46. To decide on an amount, we review similar cases where a person has experienced similar injustice, along with our severity of injustice scale (part of our guidance on financial payments).

47. This scale allows us to make sure the recommendations we make are consistent and transparent for everyone. The figures included in the scale represent the Ombudsman’s judgement about the sort of amounts that are both appropriate and fair for us to recommend. Our scale contains six different levels of injustice that a complaint could fall into, these increase in severity. Each level is then linked to a range of financial payments.
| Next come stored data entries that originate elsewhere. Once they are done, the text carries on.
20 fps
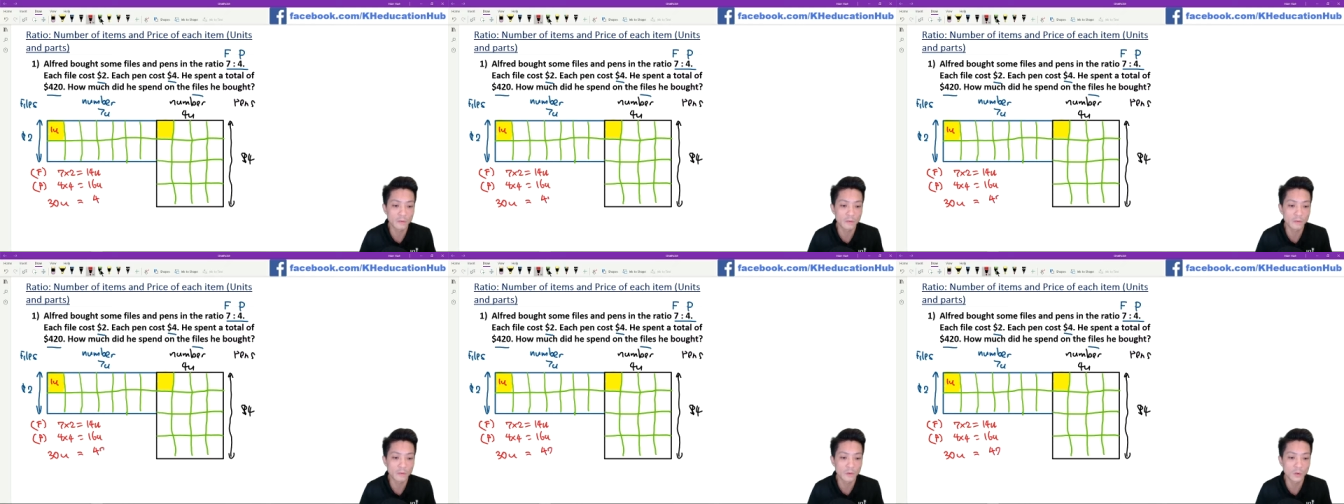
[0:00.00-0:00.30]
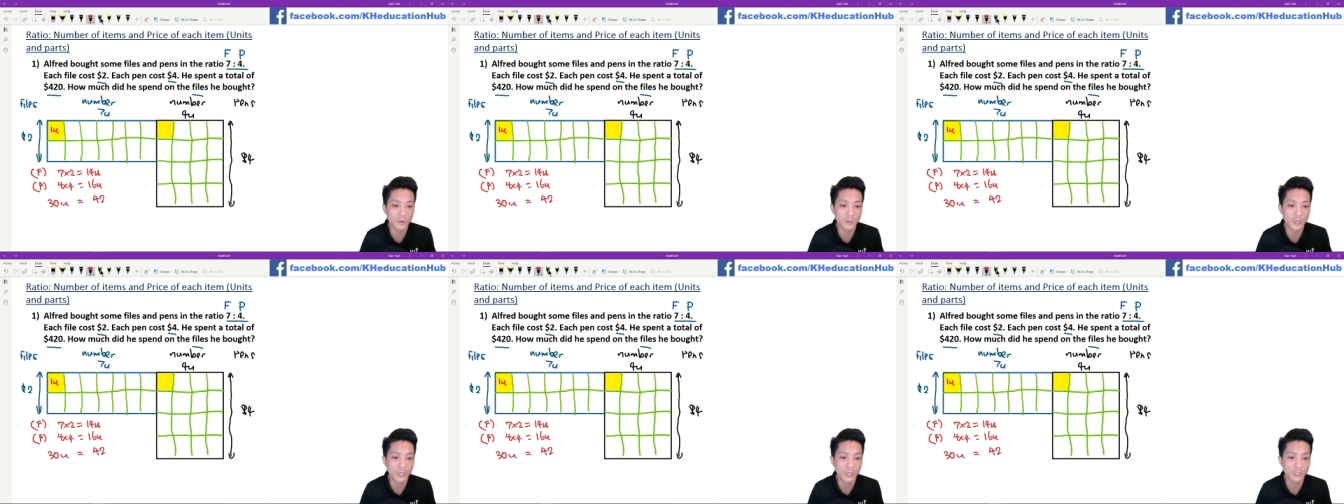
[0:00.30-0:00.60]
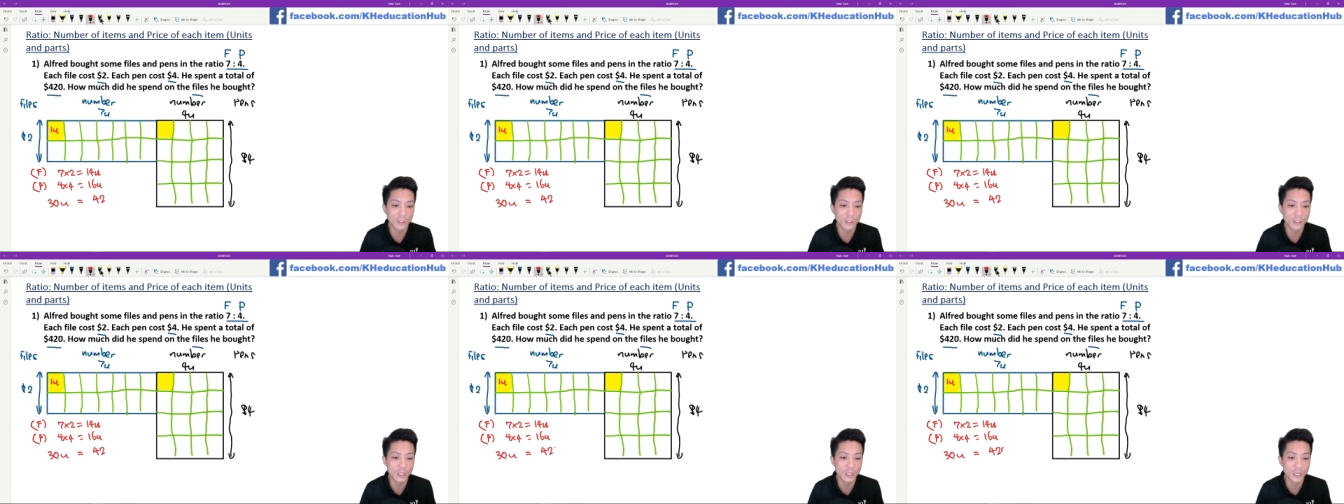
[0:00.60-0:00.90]

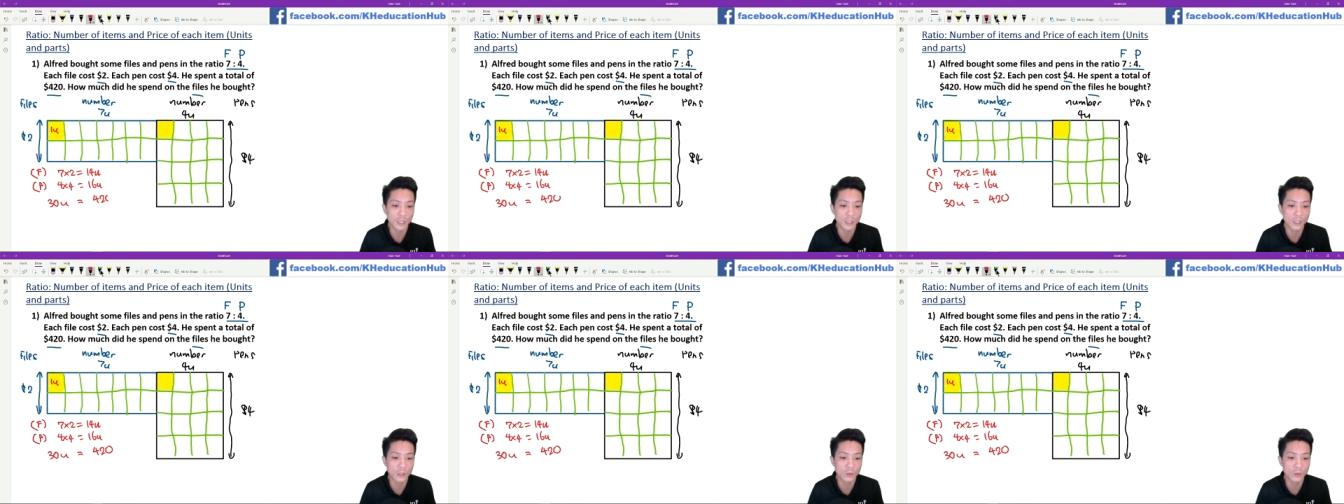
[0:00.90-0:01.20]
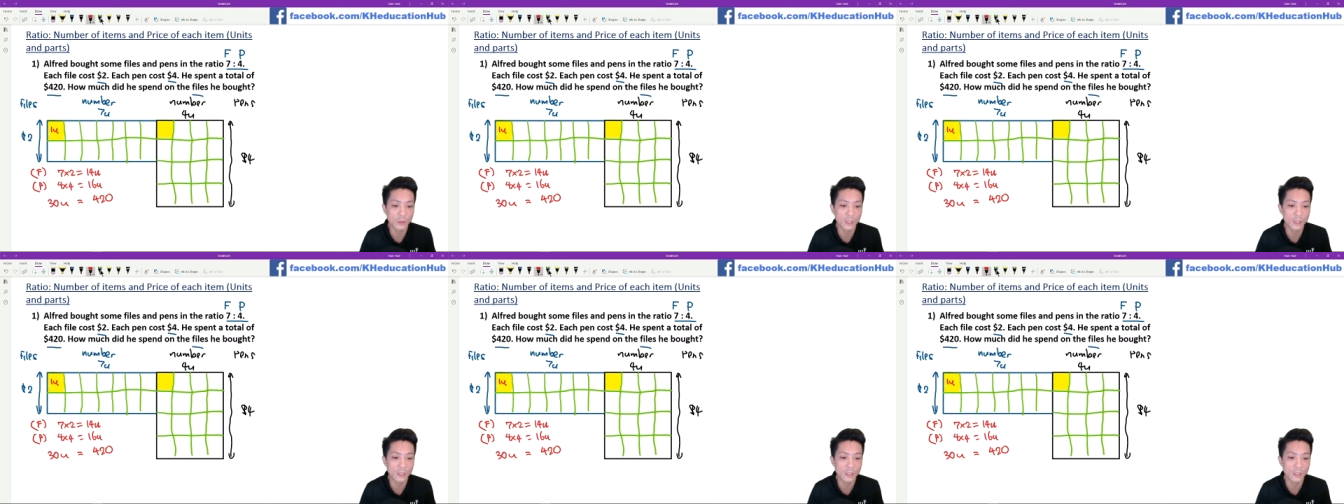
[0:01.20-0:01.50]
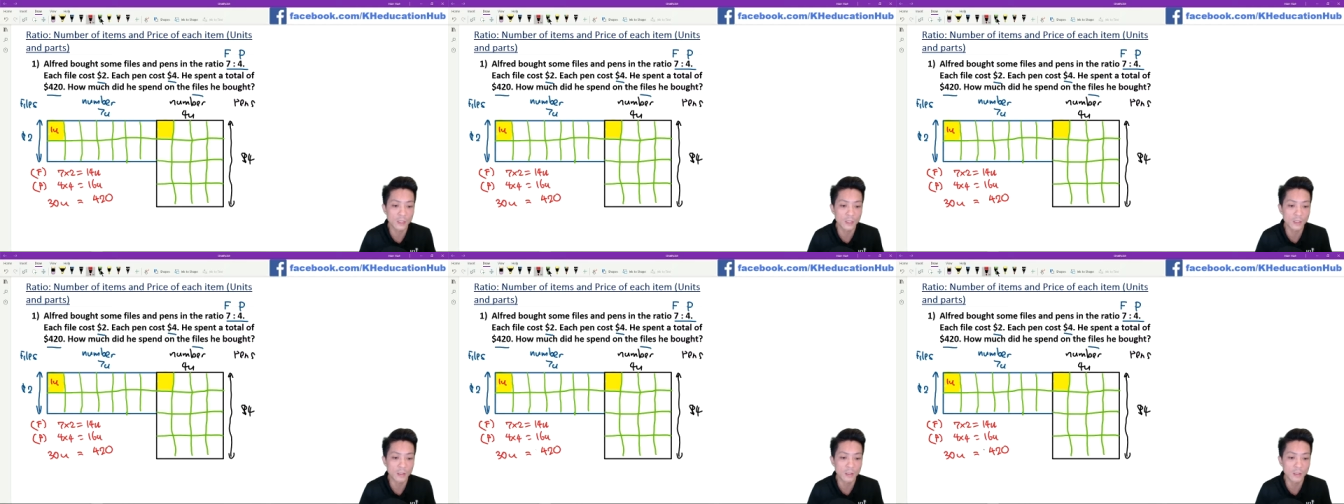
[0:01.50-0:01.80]

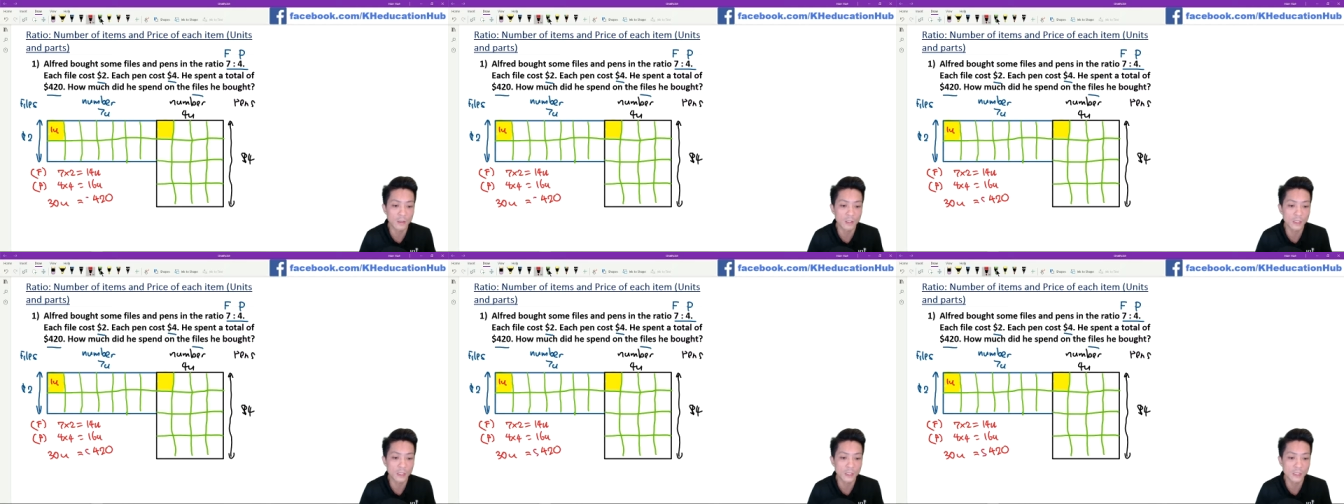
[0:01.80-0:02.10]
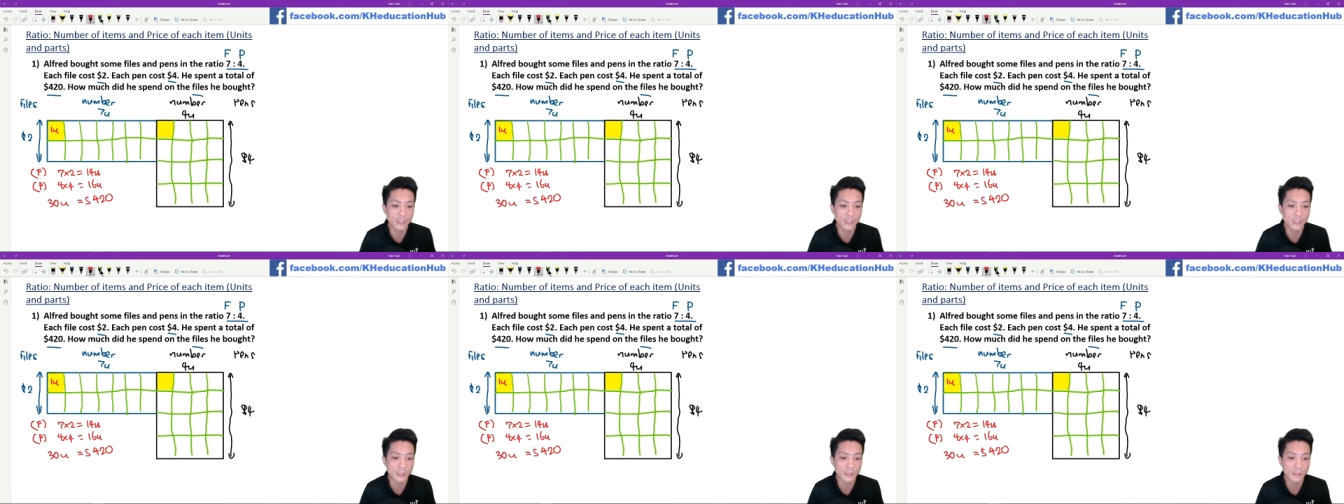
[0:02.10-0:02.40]
$420.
48. We have decided that this complaint falls into level three on the scale. The scale says, ‘level three cases would have a moderate impact on the person affected (for example, in terms of distress, worry or inconvenience). For a case to be level three, that impact would usually have been experienced over a significant period of time. A case may also be level three if the impact on the person affected was significant, but was only sustained for a short period of time’.

49. In line with this we recommend that within three months of the date of this final report, the Trust should make a payment of £900 to Mrs R and her son, in recognition of the failings and impact we have found.